__Task instructions__
With the pictures removed, retype the lines from the one holding "(2.60 s to 2.80 s)" through the end of the records, exactly as written.

START Input data

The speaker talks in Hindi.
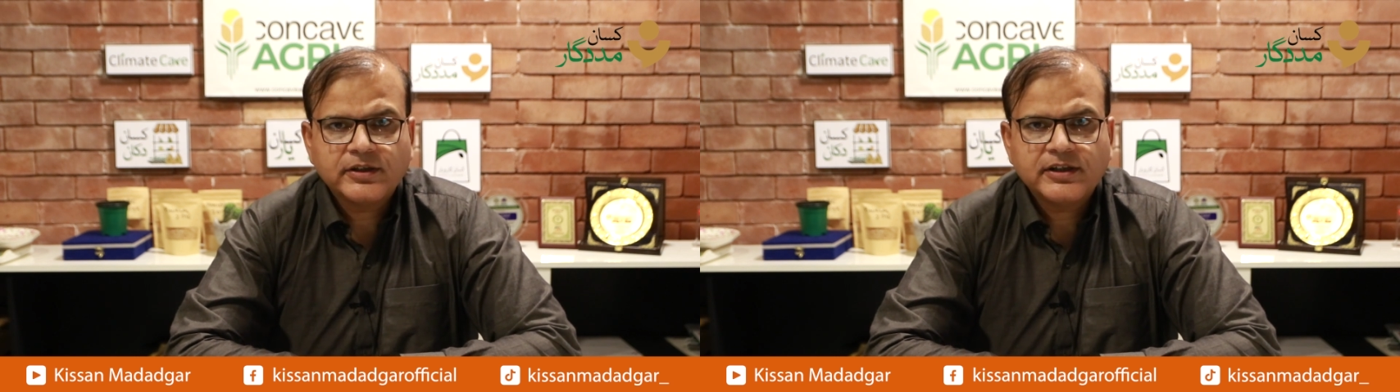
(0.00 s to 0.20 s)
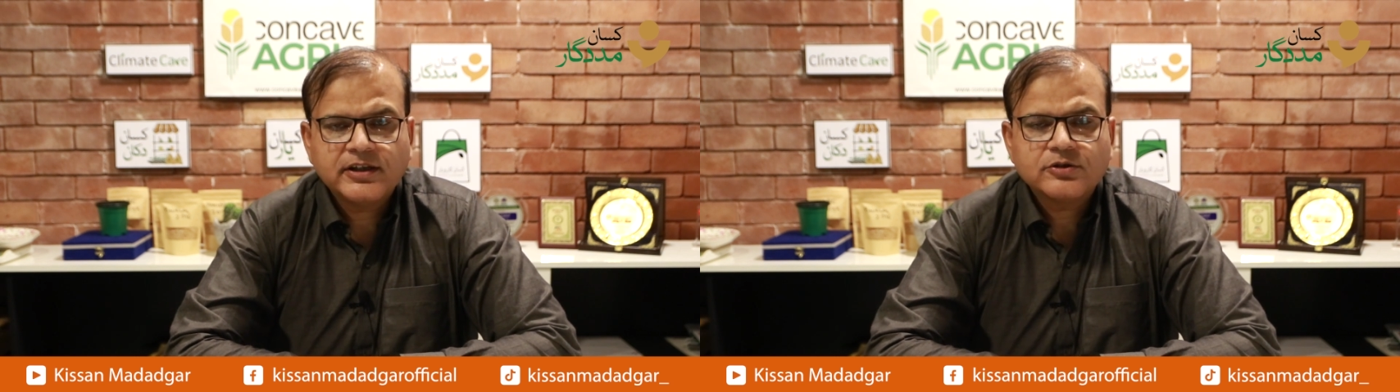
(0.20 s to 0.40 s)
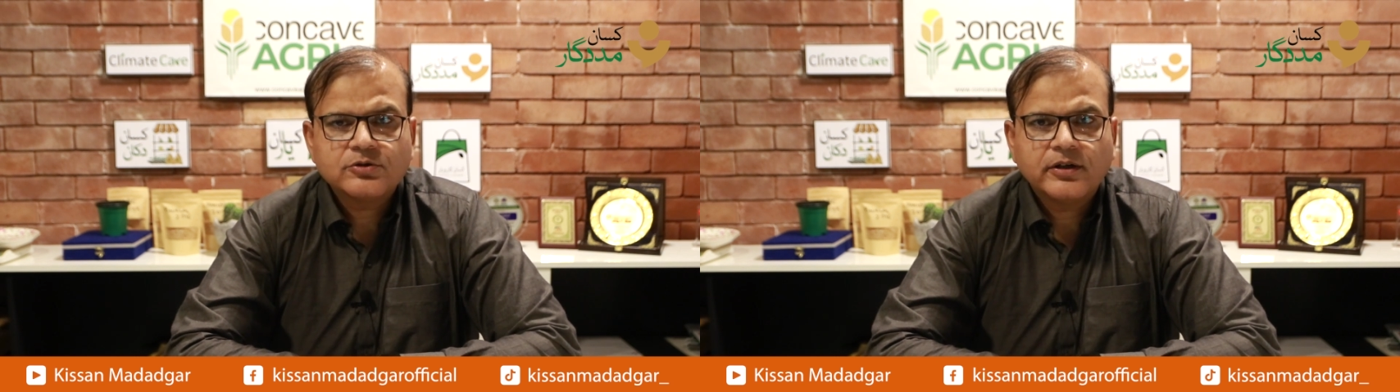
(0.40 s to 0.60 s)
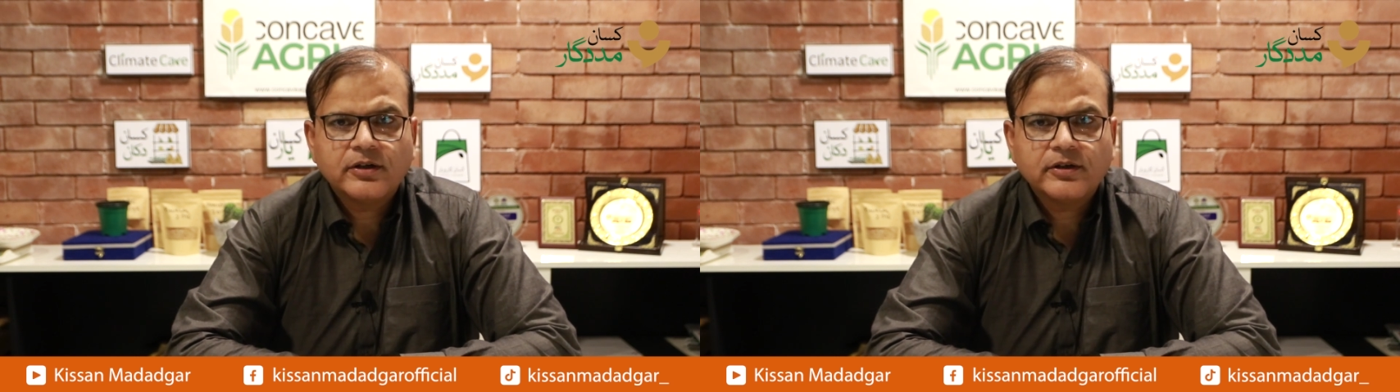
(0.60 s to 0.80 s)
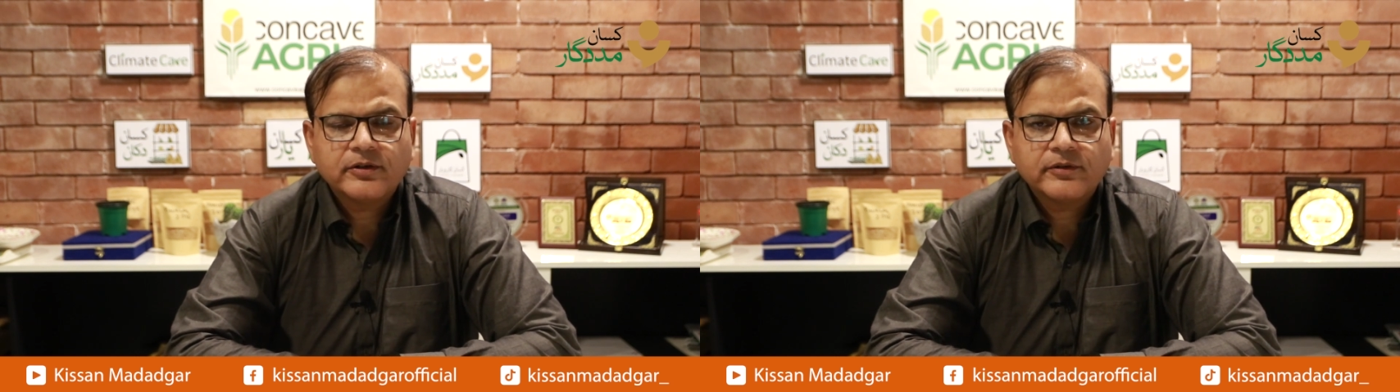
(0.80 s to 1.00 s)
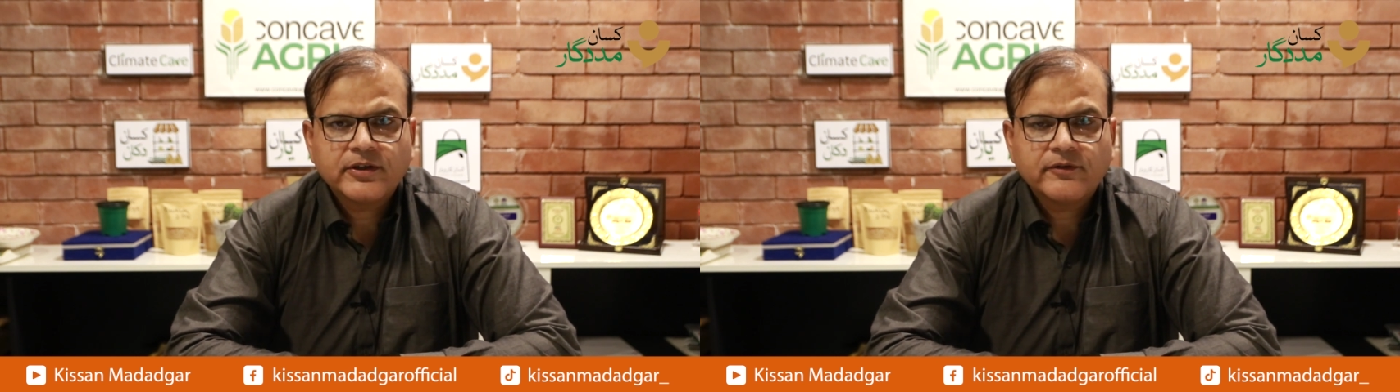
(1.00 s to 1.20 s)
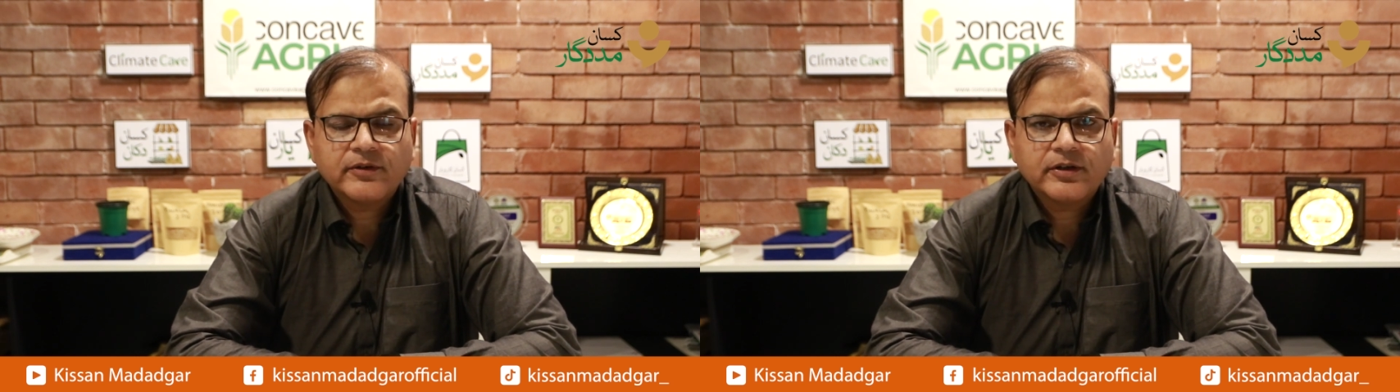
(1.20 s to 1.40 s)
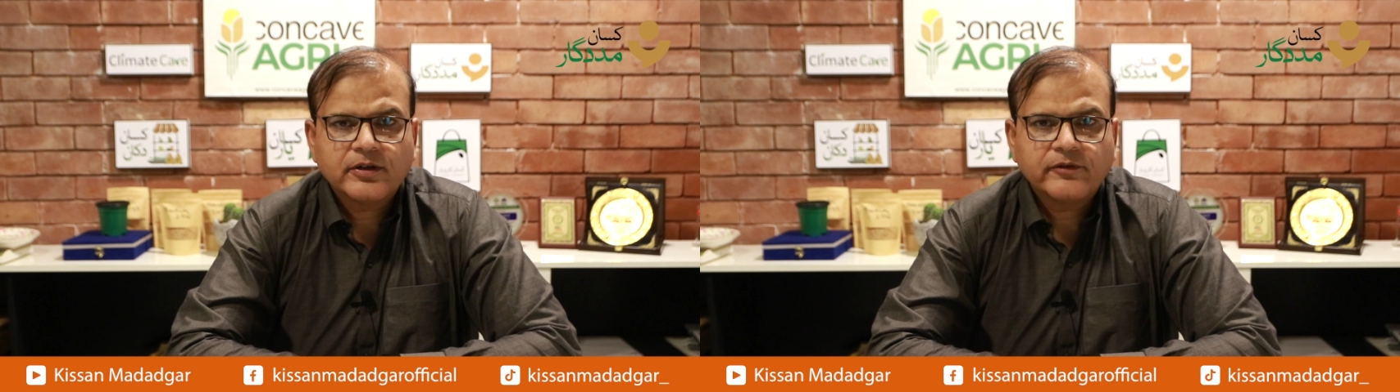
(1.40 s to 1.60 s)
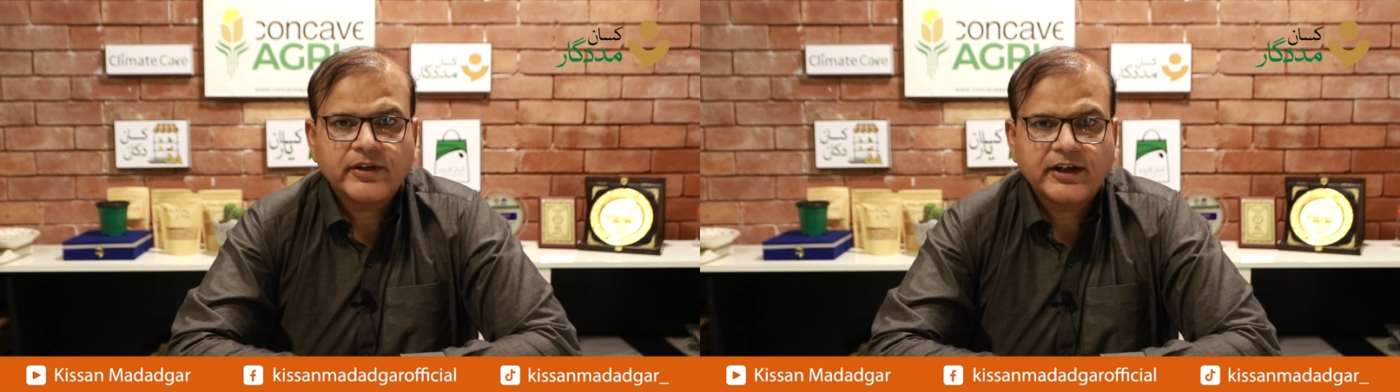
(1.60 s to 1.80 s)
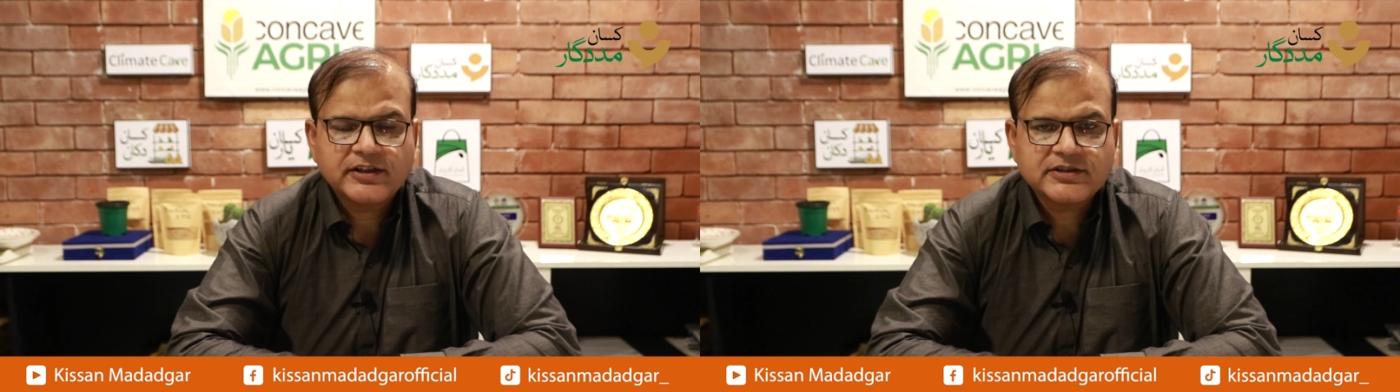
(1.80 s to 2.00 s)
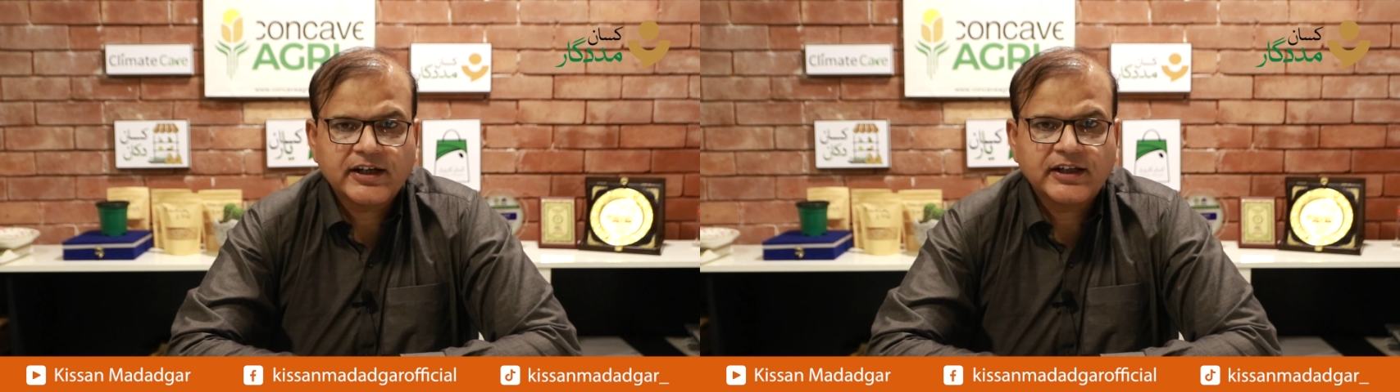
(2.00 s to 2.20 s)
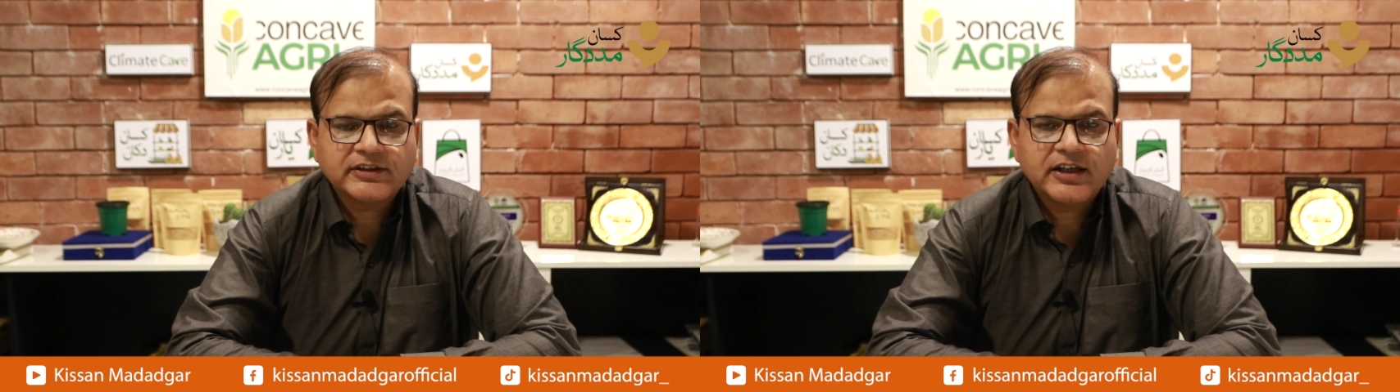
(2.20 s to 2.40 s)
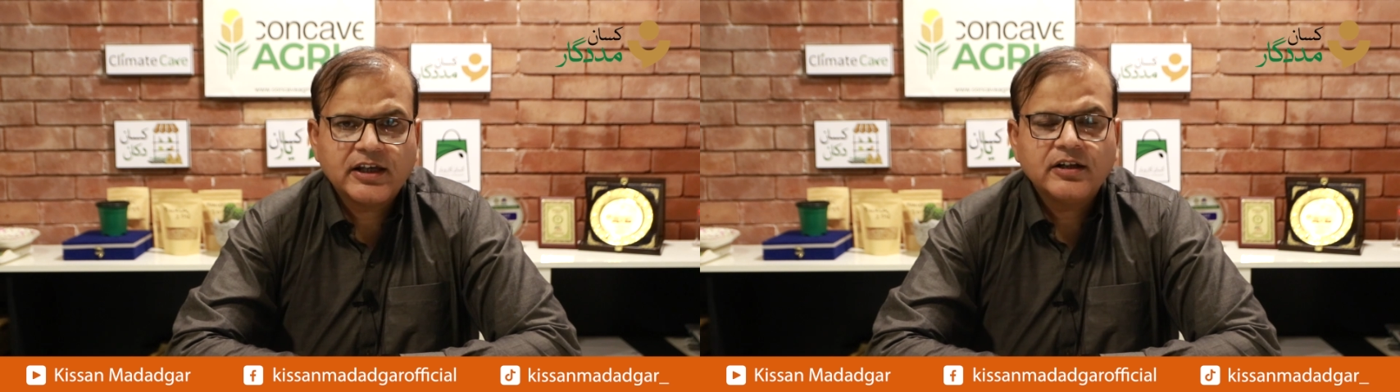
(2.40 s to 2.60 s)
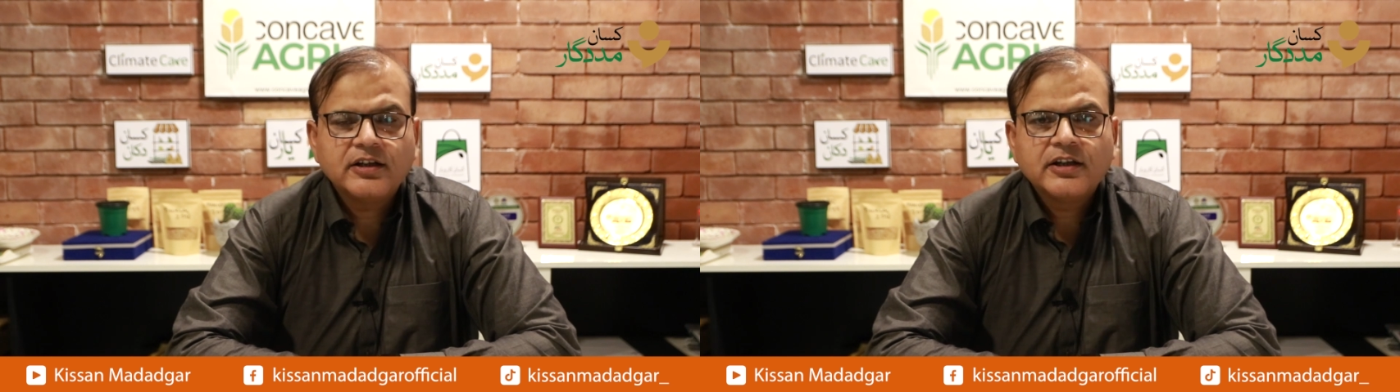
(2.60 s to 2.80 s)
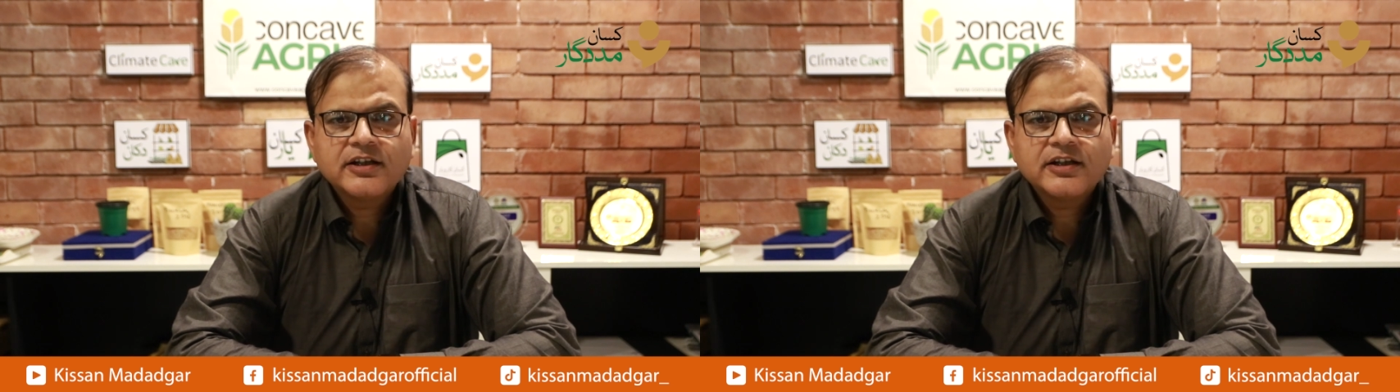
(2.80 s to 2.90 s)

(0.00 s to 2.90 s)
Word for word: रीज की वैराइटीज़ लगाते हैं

END Input data

__Response to this exercise__
(2.60 s to 2.80 s)
(2.80 s to 2.90 s)

(0.00 s to 2.90 s)
Word for word: रीज की वैराइटीज़ लगाते हैं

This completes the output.